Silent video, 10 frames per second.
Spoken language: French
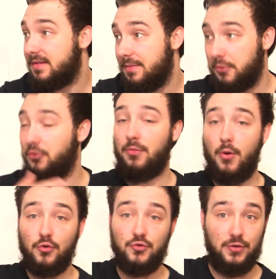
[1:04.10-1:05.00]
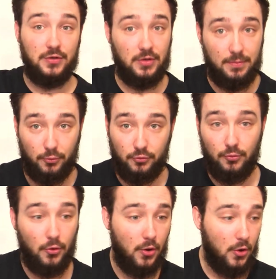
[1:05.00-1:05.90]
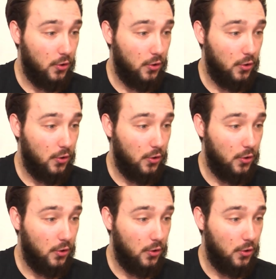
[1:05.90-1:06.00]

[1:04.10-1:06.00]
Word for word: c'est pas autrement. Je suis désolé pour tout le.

◇ ◇ ◇

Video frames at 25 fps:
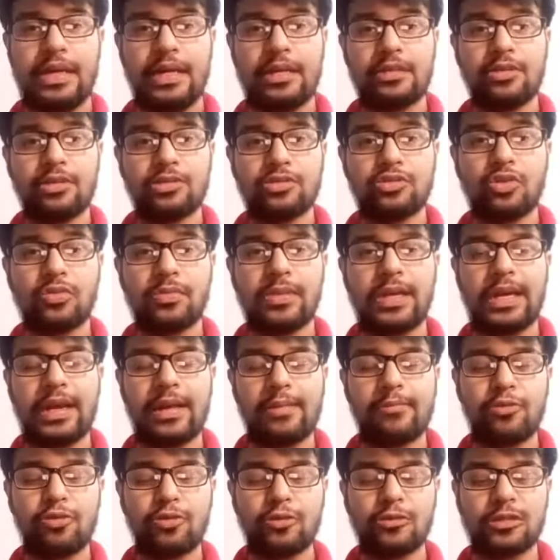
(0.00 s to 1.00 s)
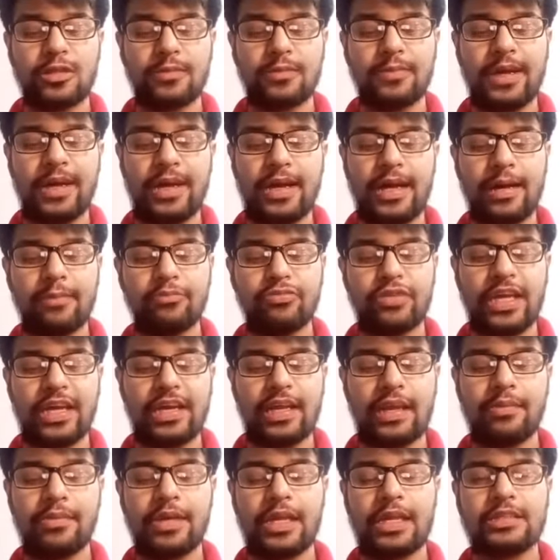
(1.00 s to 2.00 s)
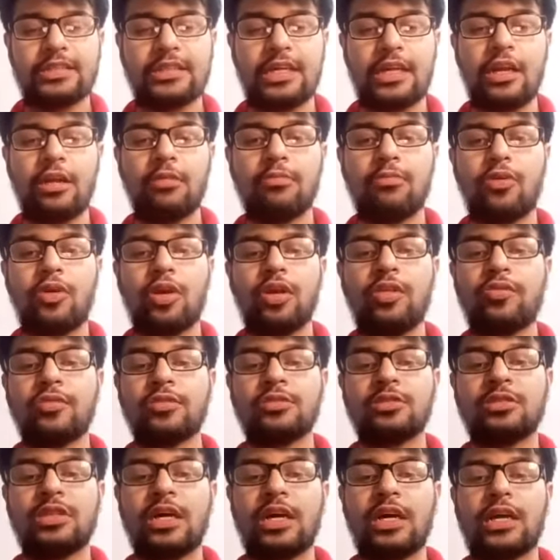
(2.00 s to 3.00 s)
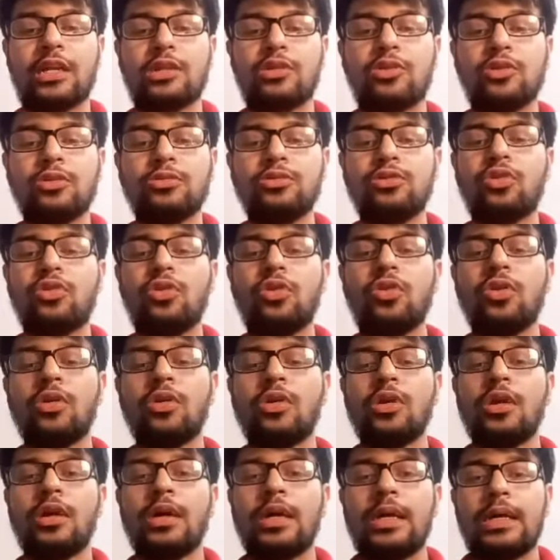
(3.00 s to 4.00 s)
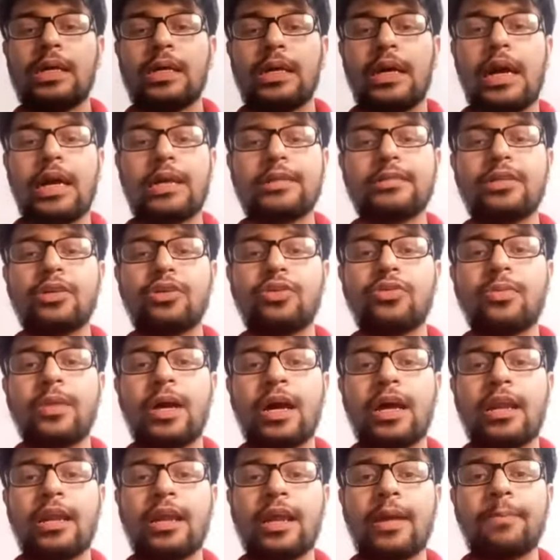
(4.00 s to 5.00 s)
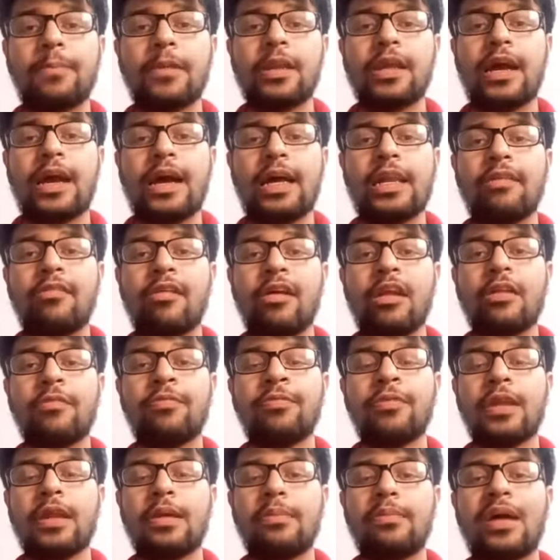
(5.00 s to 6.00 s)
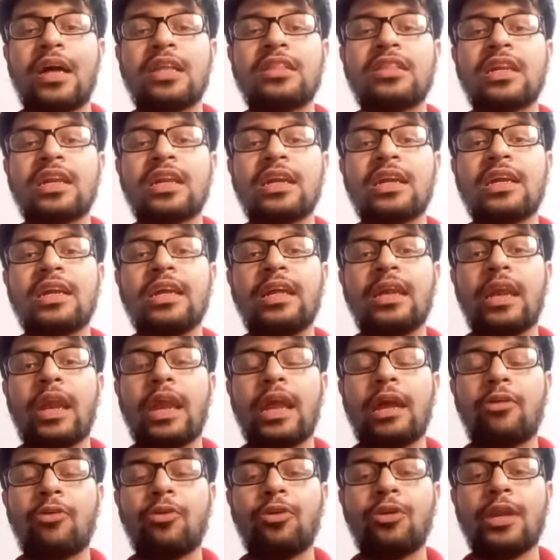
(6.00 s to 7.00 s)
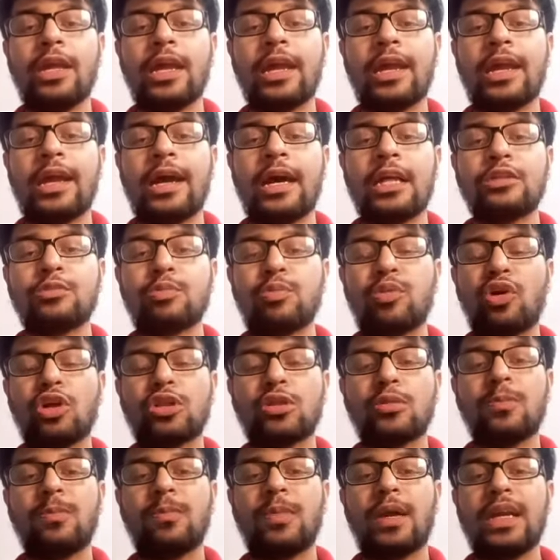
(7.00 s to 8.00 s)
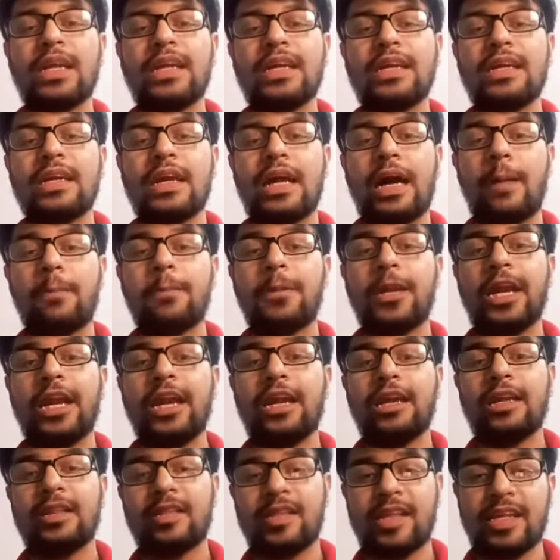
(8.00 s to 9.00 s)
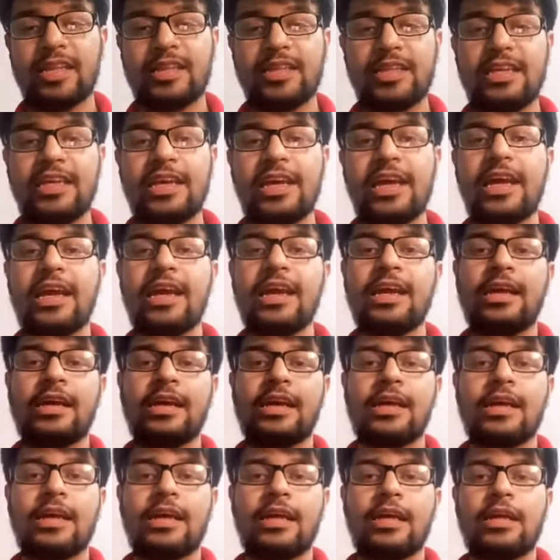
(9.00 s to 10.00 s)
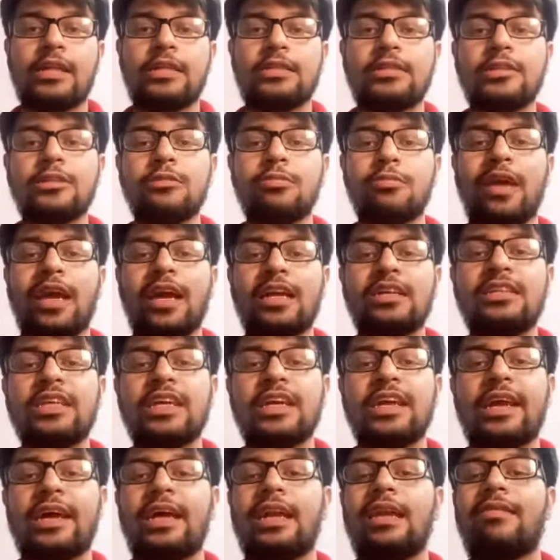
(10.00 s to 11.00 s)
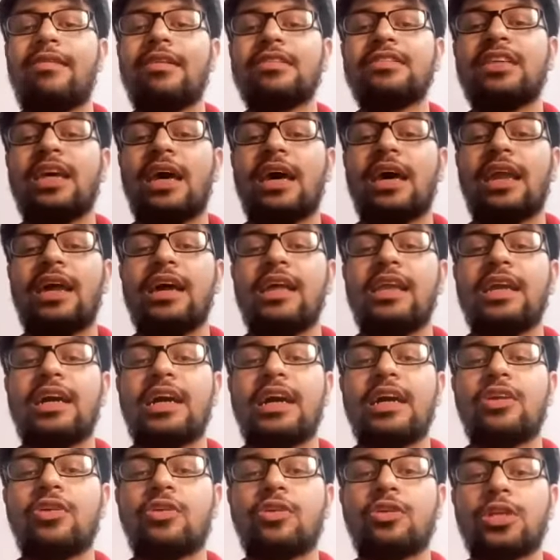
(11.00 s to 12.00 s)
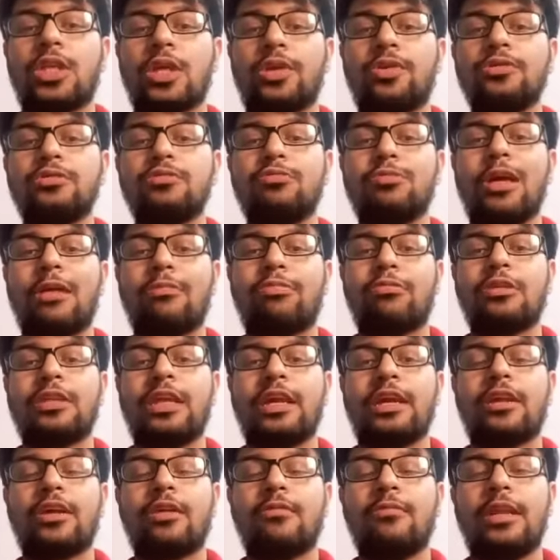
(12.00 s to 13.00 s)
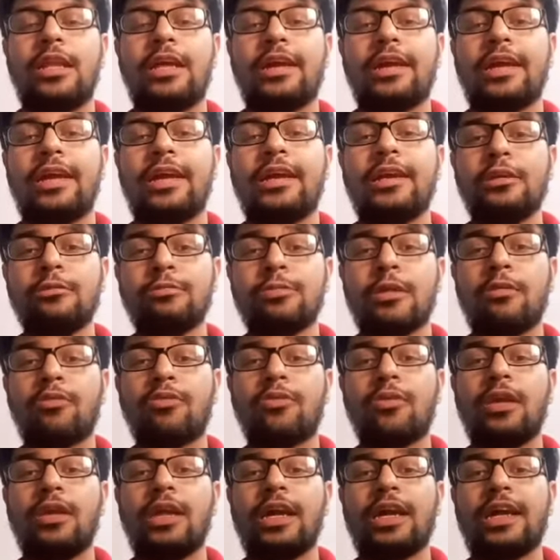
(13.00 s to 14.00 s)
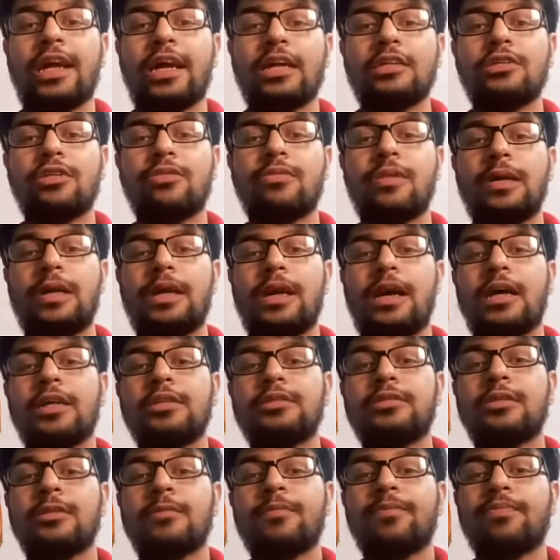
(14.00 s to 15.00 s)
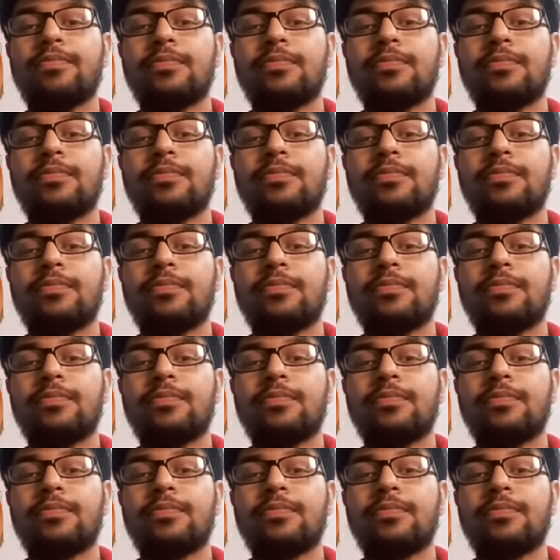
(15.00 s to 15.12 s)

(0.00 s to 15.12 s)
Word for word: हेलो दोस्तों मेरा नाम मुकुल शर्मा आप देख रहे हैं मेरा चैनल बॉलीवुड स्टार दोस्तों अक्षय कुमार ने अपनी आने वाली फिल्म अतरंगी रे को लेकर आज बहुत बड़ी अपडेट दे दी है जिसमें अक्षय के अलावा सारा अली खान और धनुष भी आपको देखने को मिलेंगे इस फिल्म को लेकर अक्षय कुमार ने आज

◇ ◇ ◇

:: Aim of the task ::
Write out exactly the run of lines above that starts at the line containing "Video frames at" and ends at the line containing "(11.00 s to 12.00 s)". Include both, and leave the pictures out.

:: Answer for this exercise ::
Video frames at 25 fps:
(0.00 s to 1.00 s)
(1.00 s to 2.00 s)
(2.00 s to 3.00 s)
(3.00 s to 4.00 s)
(4.00 s to 5.00 s)
(5.00 s to 6.00 s)
(6.00 s to 7.00 s)
(7.00 s to 8.00 s)
(8.00 s to 9.00 s)
(9.00 s to 10.00 s)
(10.00 s to 11.00 s)
(11.00 s to 12.00 s)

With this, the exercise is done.